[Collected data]

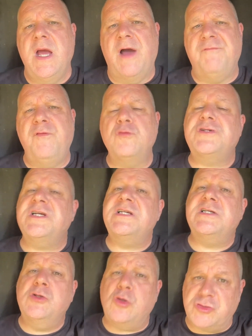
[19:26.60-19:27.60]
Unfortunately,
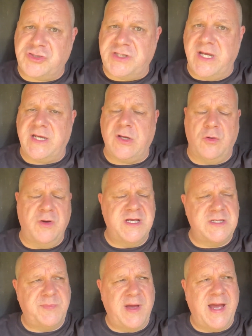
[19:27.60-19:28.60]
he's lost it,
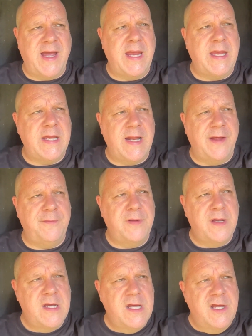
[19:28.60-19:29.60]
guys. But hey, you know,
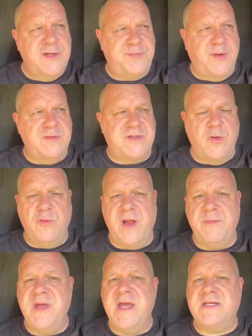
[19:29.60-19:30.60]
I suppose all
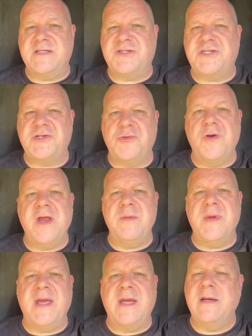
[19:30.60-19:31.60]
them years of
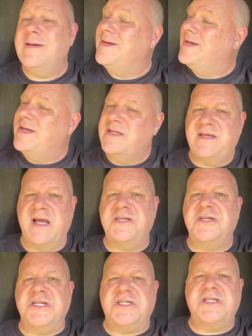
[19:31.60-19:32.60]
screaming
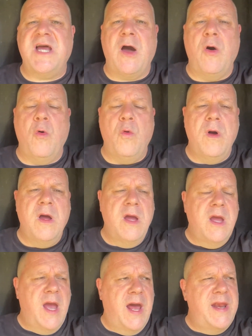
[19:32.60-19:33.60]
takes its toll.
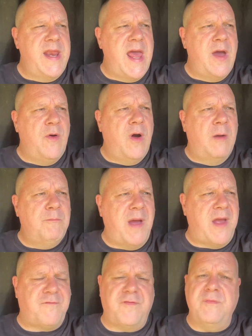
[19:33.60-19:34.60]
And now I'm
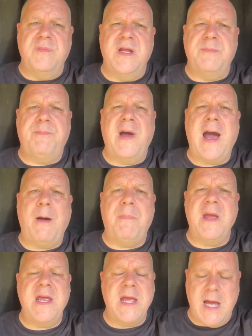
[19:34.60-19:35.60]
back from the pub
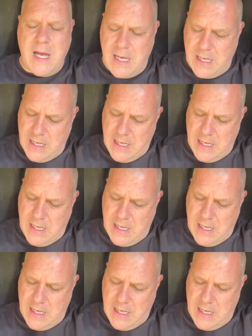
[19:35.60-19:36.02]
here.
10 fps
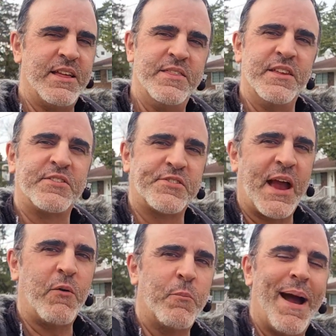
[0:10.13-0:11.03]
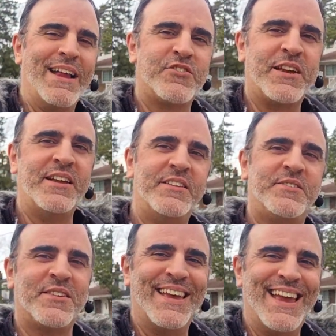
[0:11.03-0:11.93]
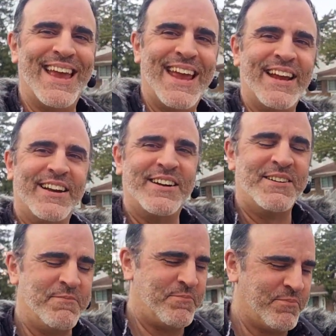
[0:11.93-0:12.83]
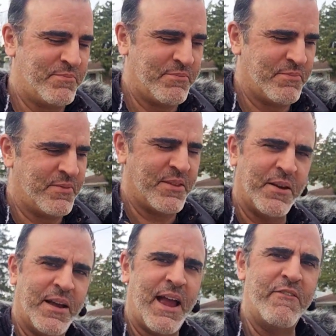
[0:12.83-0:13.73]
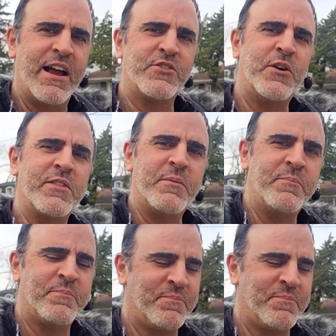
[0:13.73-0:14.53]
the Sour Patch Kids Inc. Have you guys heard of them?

- _PROBLEM DETAILS_
Go through the entries above and print each one exactly, minus the pictures.

- _COMPLETED TASK_
[19:26.60-19:27.60]
Unfortunately,
[19:27.60-19:28.60]
he's lost it,
[19:28.60-19:29.60]
guys. But hey, you know,
[19:29.60-19:30.60]
I suppose all
[19:30.60-19:31.60]
them years of
[19:31.60-19:32.60]
screaming
[19:32.60-19:33.60]
takes its toll.
[19:33.60-19:34.60]
And now I'm
[19:34.60-19:35.60]
back from the pub
[19:35.60-19:36.02]
here.
10 fps
[0:10.13-0:11.03]
[0:11.03-0:11.93]
[0:11.93-0:12.83]
[0:12.83-0:13.73]
[0:13.73-0:14.53]
the Sour Patch Kids Inc. Have you guys heard of them?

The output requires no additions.